Will Eastern Europe lose race to lead UN?
Will Eastern Europe squander its historic opportunity to provide the next United Nations secretary-general, when Ban Ki-Moon's tenure expires at the end of this year?
Under an informal rotating principle, the ninth secretary general should be an Eastern European. But the region risks losing that chance because of lukewarm backing for national candidates at home, and a regional failure to pull together to back one individual.
An informal selection procedure, made more transparent this year by open hearings, has produced 11 candidates so far, eight of them from Eastern Europe.
The former or current foreign ministers of Moldova, Macedonia, Montenegro, Croatia, Serbia and Slovakia, plus the former president of Slovenia are all in the race.
Bulgaria has proposed Irina Bokova, current head of Unesco, the cultural and educational wing of the UN.
Close observers at the UN say the candidates risk crowding each other out - leaving the way open for other strong candidates including Susana Malcorra of Argentina, Helen Clark from New Zealand, or the tough-talking former UNHCR head, Antonio Guterres from Portugal.
In July, a straw poll among the 15 members of the Security Council should give a clearer idea of the backing, or lack of support, for each.
Even more candidates could also step forward in the coming weeks. Another Bulgarian stateswoman, Kristalena Georgieva, is widely rumoured to be on the brink of announcing her candidacy.
"I am obviously watching the race closely. A lot of people are urging me to enter. Let's see what happens," she told the BBC. Behind the scenes, several countries are said to be considering nominating her.
Ms Bokova was an early frontrunner, and enjoyed crucial Russian backing. But her chances have been harmed by a damning investigation of the inner workings of Unesco in recent months, and by her support for Palestinian statehood - frowned on by the US government.
Nearly half of Unesco's budget currently goes on staff salaries.
'Kick up the backside'
By way of contrast, Ms Georgieva has a strong record as an administrator at the World Bank, and as a former EU commissioner for humanitarian affairs and current commissioner for budgetary affairs.
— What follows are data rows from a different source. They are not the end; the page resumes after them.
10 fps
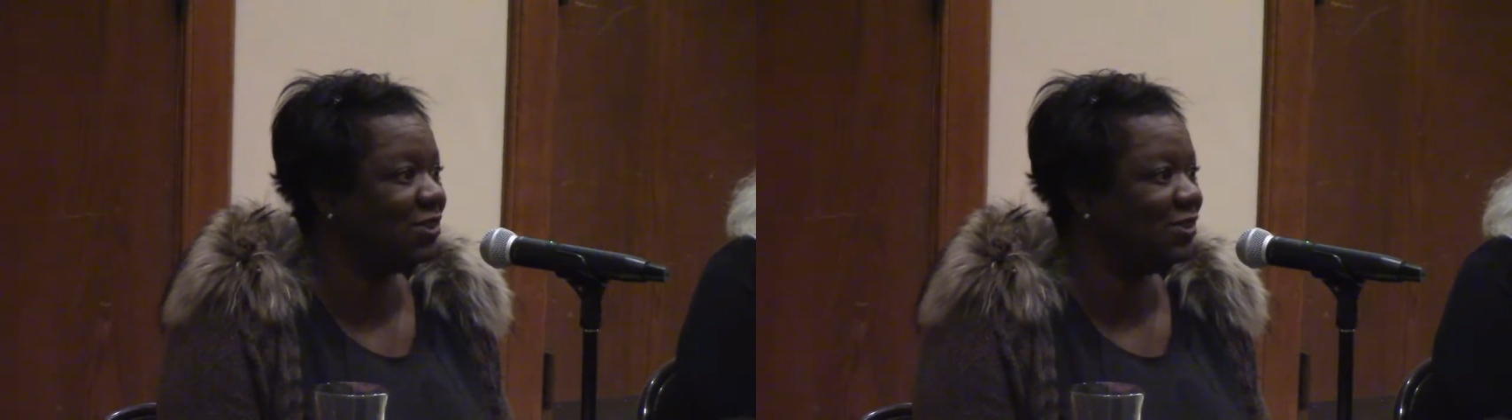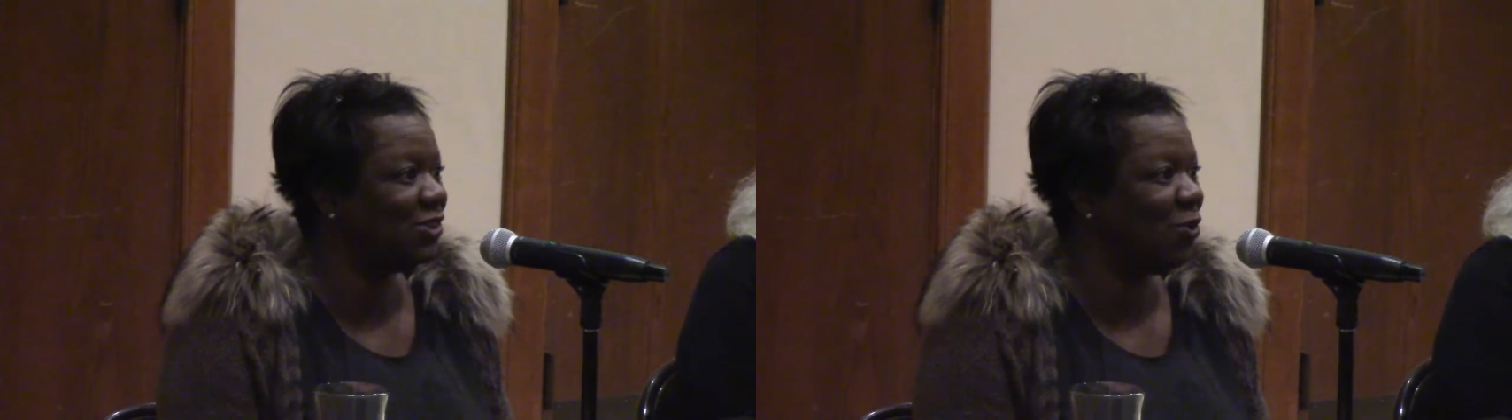
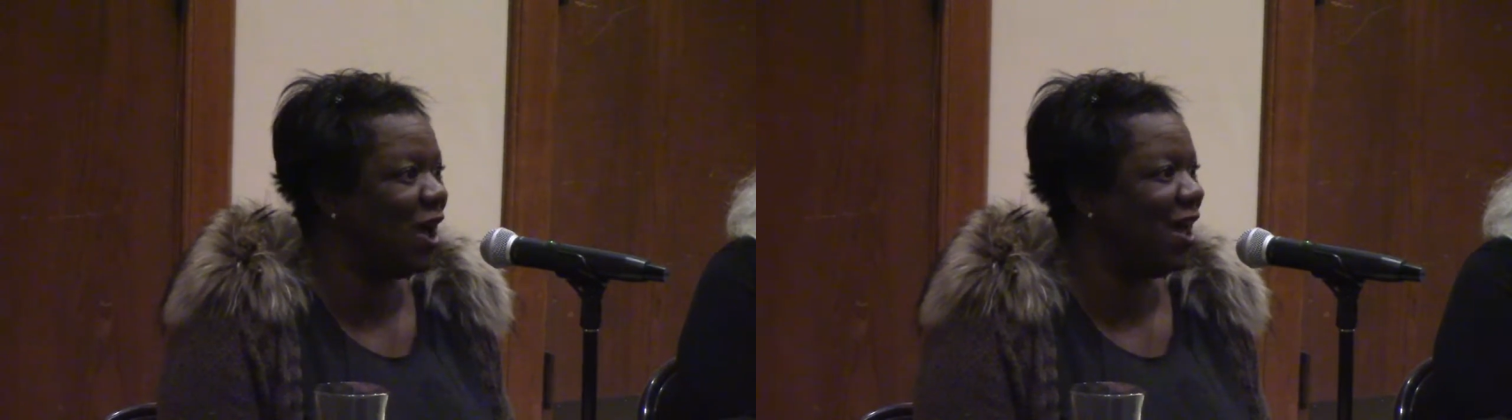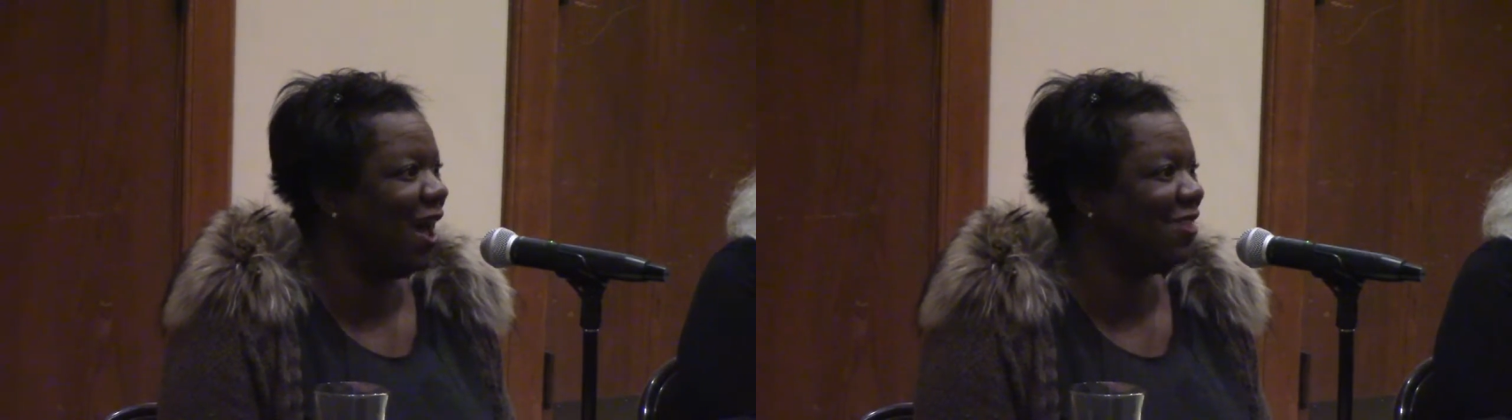And so
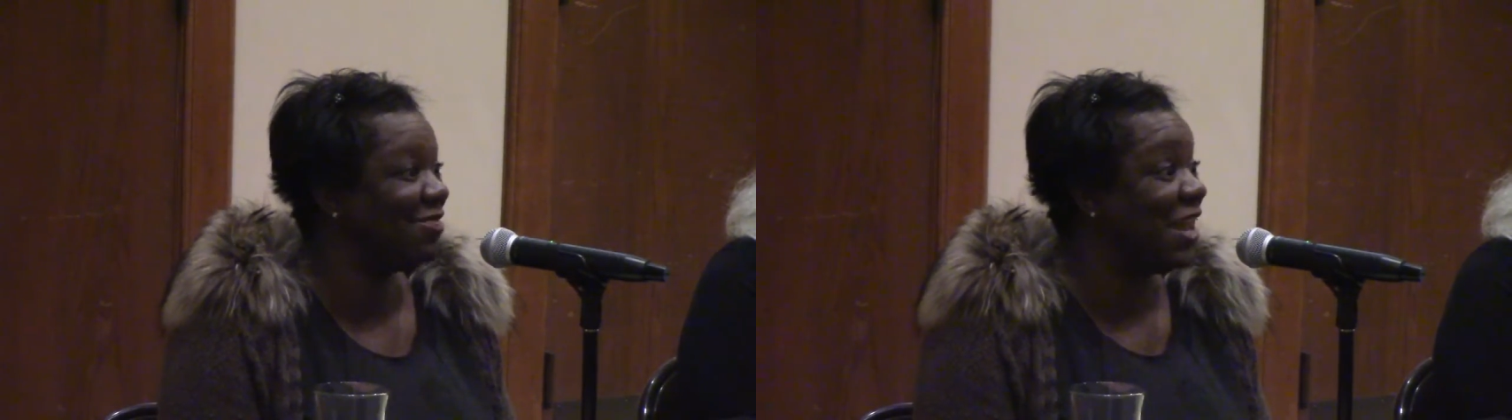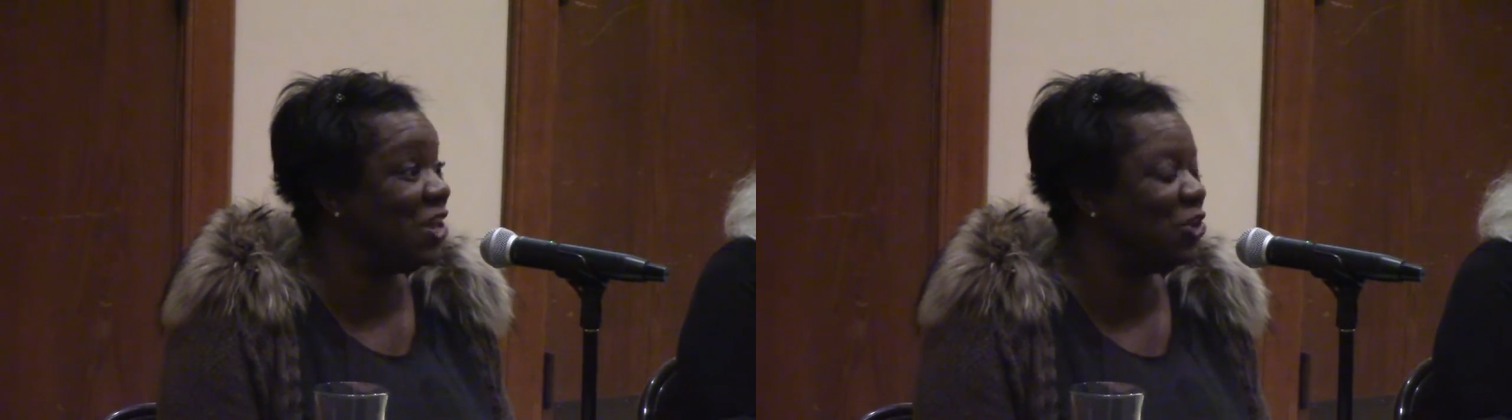I
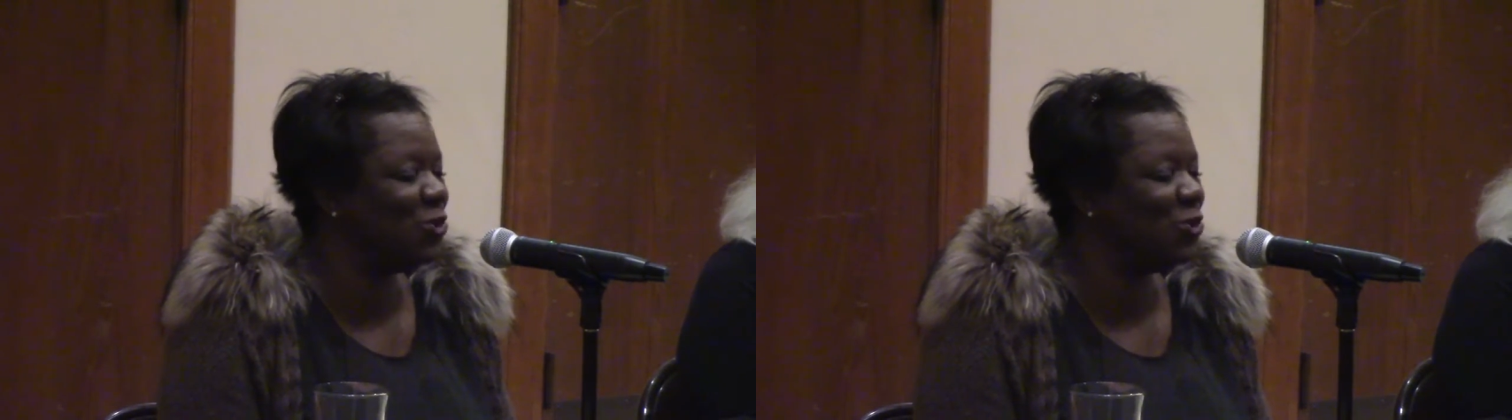thankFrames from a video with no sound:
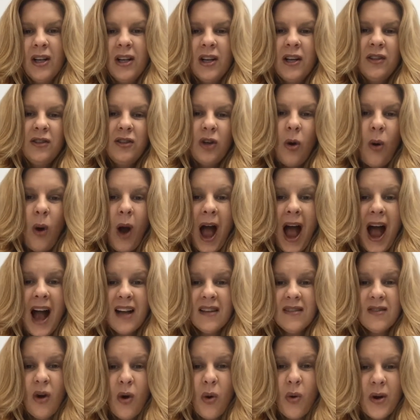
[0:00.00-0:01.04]
So
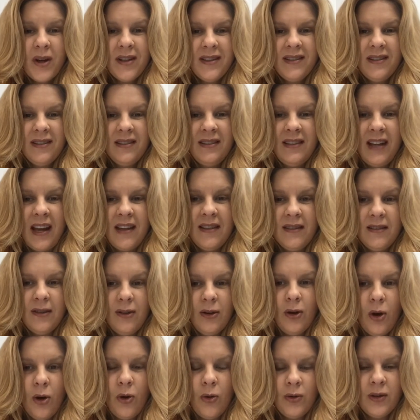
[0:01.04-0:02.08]
as always, stay
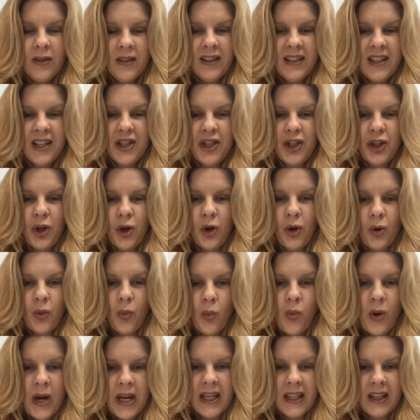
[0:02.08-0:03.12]
tuned. Get your
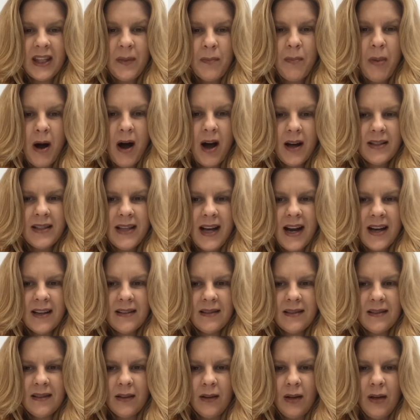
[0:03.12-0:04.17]
weekly podcast
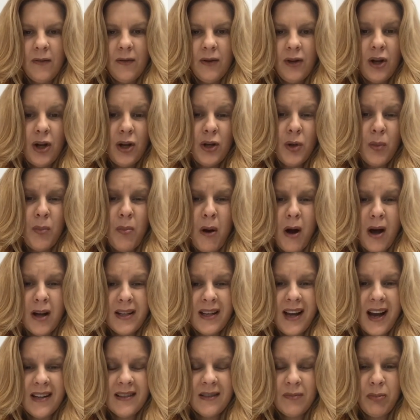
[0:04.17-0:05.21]
delivered at your
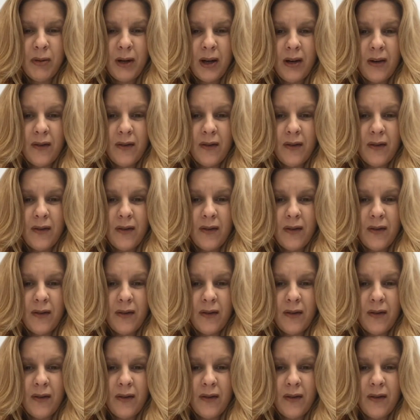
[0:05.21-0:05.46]
podcast player of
In recent months, she led the team overseeing a new blueprint for UN humanitarian interventions which concluded that $1bn (£710m) a year could be saved by directing funds directly to those in need.
Candidates for UN secretary-general
- Irina Bokova, 63 - Bulgarian politician and director general of Unesco
- Helen Clark, 66 - former prime minister of New Zealand (1999-2008) and current head of the UN development programme
- Natalia Gherman, 47 - Moldovan politician who was deputy prime minister and minister of European integration from 2013-2016
- Vesna Pusic, 62 - Leader of the liberal Croatian People's Party. Served as a first deputy prime minister and minister of foreign and European affairs until January this year
- Antonio Guterres, 66 - Former prime minister of Portugal (1995-2002) and UN High Commissioner for Refugees (2005-2015)
- Srgjan Kerim, 67 - Macedonian economist and diplomat. Served as Macedonia's foreign minister from 2000-2001 and was president of the 62nd Session of the UN General Assembly from 2007-2008
- Danilo Turk, 64 - Former president of Slovenia (2007-2012). Served as an ambassador to the UN from 1992-2000 and as the UN assistant secretary general for political affairs from 2000-2005
- Igor Luksic, 39 - Former prime minister of Montenegro (2010-2012) and current minister of foreign affairs
- Vuk Jeremic,40 - Former foreign minister of Serbia (2007-2012), president of UN General Assembly between Sept 2012-Sept 2013
- Susana Malcorra, 61 - former Chef de Cabinet to the Executive Office at the UN, current foreign minister of Argentina
- Miroslav Lajcak, 53 - Foreign minister of Slovakia and deputy PM
More information on the candidates and the selection procedure is available on the UN's website
"Insiders say that either Kristalena Georgieva or Antonio Guterres could give the UN the kind of kick up the backside it needs," said Richard Gowan, a UN expert at the European Council on Foreign Relations.
There is a consensus that the next leader of the UN should be a good manager with experience of running international organisations. Wide international backing for the idea that the next UN secretary-general should be a woman, plus Russian insistence that she or he speak Russian, could tilt the race into a battle between the two Bulgarians.
"This is such a loose process, that if it became clear that Ms Georgieva had the support of the five permanent members, there is a way to get her back into the running," said Richard Gowan.
A final decision on the next secretary-general is expected in October, when Russia presides over the Security Council.